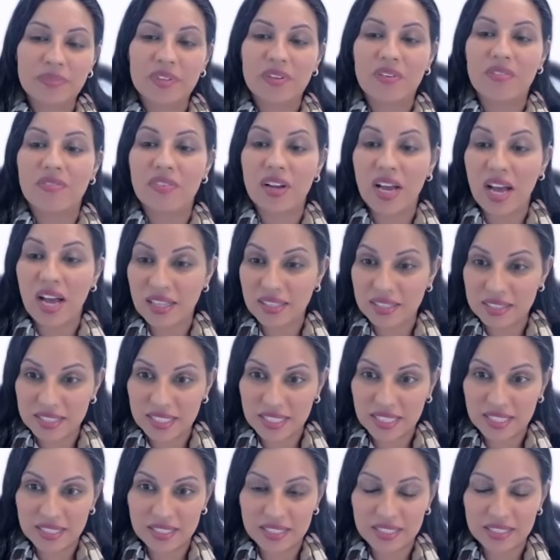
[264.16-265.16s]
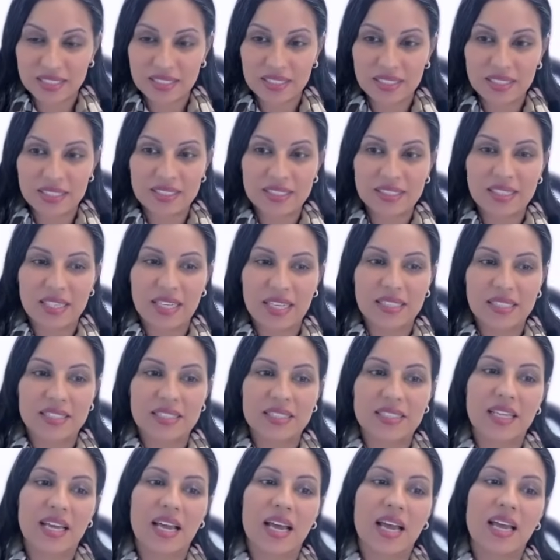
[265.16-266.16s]
validated, in a sense
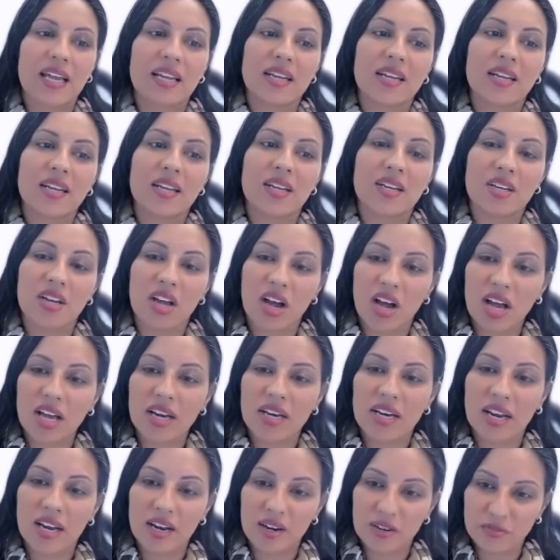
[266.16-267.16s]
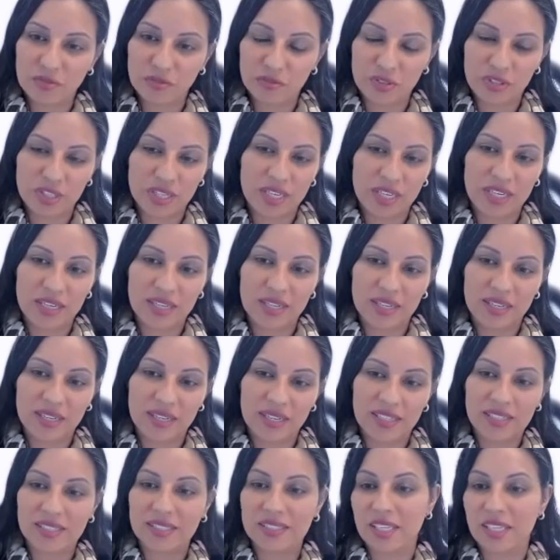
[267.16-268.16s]
that not every
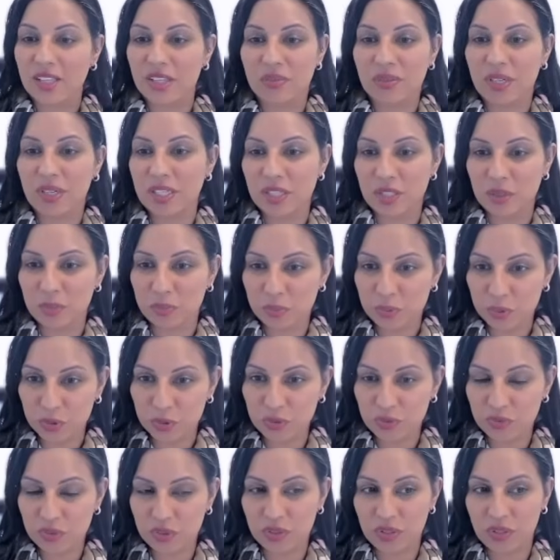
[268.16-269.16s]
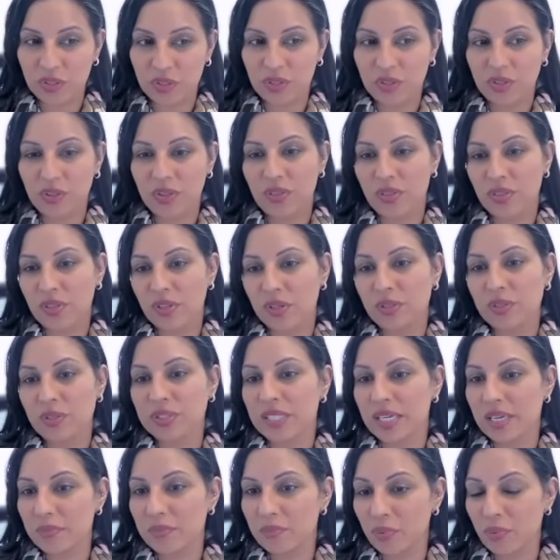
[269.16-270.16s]
accelerated approval, those
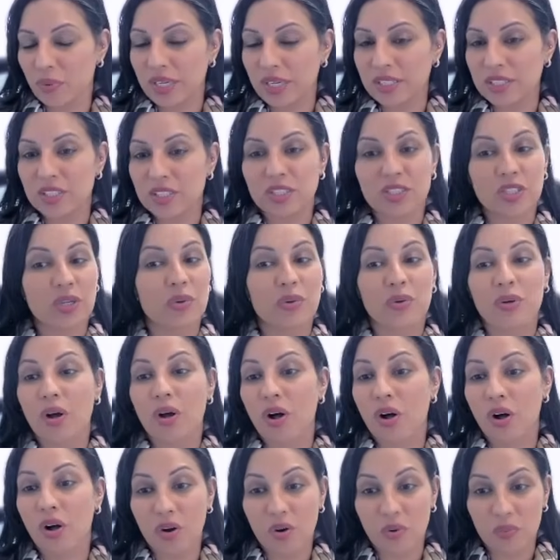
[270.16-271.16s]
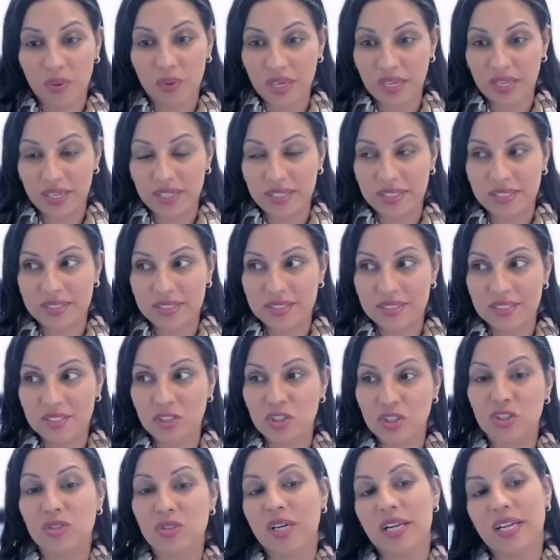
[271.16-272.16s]
endpoints don't always
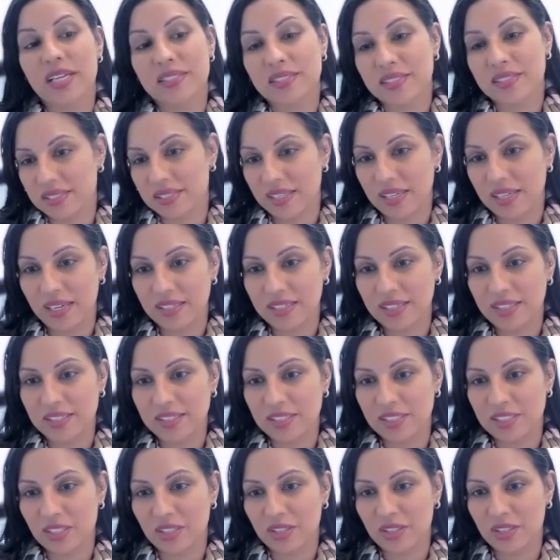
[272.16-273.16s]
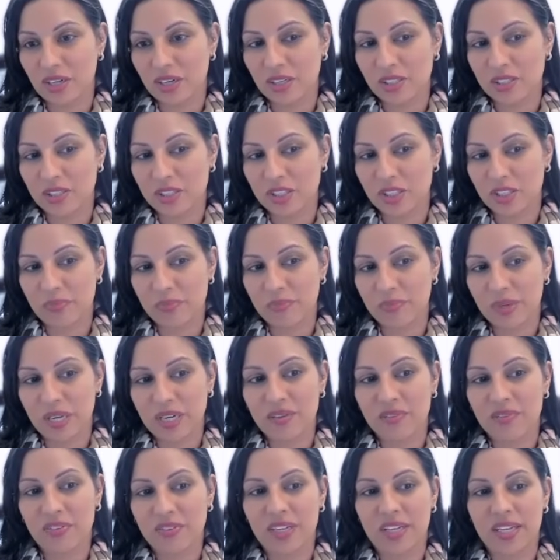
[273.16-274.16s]
translate into long-term
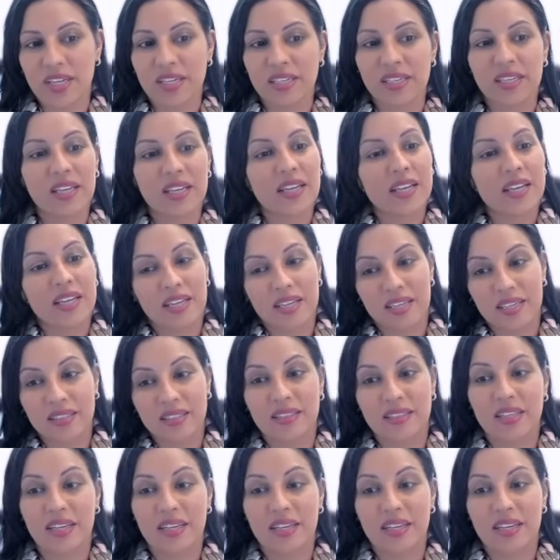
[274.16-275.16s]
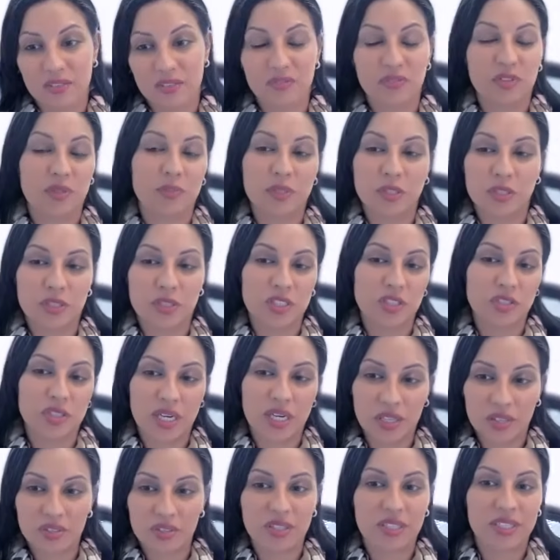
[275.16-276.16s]
benefit in that confirmatory
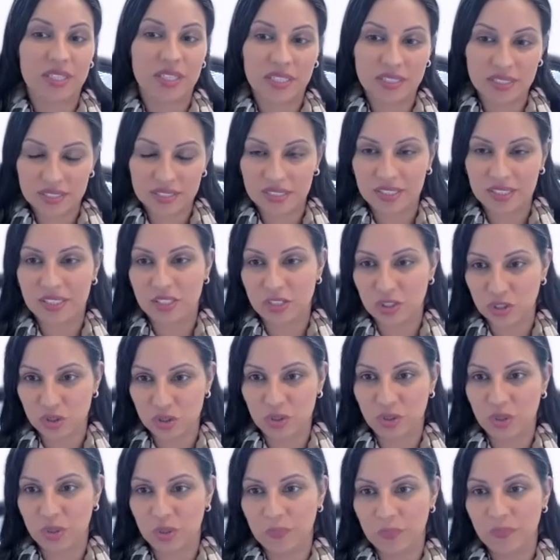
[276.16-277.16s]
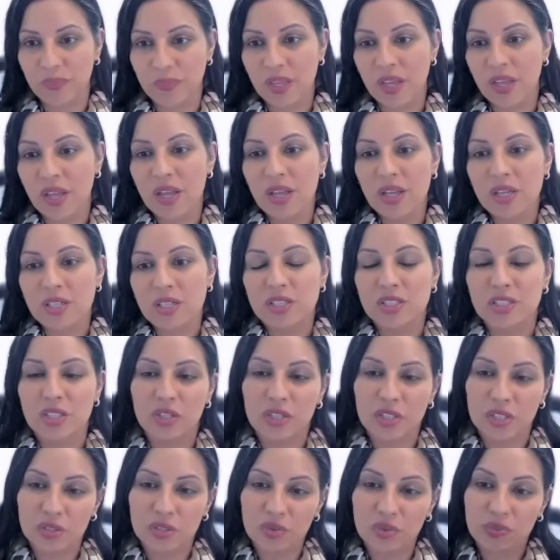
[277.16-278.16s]
trial or against the control. So
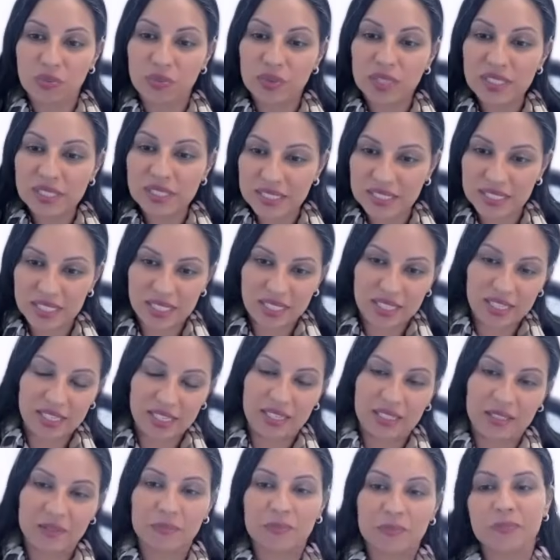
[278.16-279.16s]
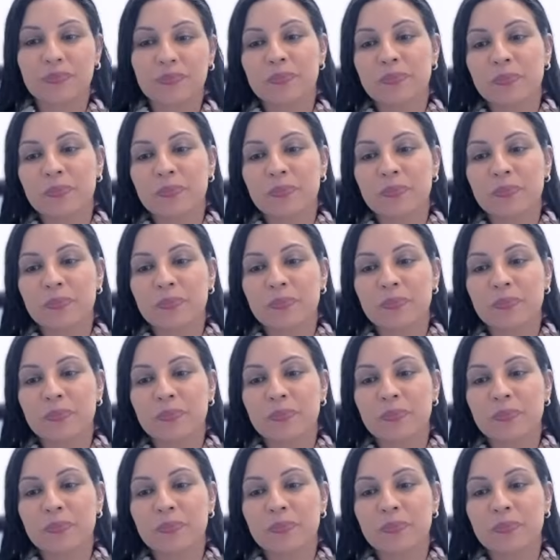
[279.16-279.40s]
you're risking,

■ WORK REQUEST: What is needed here is an exact copy of the lines from the line containing "[270.16-271.16s]" through the end of the records, with every picture left out.

■ ANSWER BELOW:
[270.16-271.16s]
[271.16-272.16s]
endpoints don't always
[272.16-273.16s]
[273.16-274.16s]
translate into long-term
[274.16-275.16s]
[275.16-276.16s]
benefit in that confirmatory
[276.16-277.16s]
[277.16-278.16s]
trial or against the control. So
[278.16-279.16s]
[279.16-279.40s]
you're risking,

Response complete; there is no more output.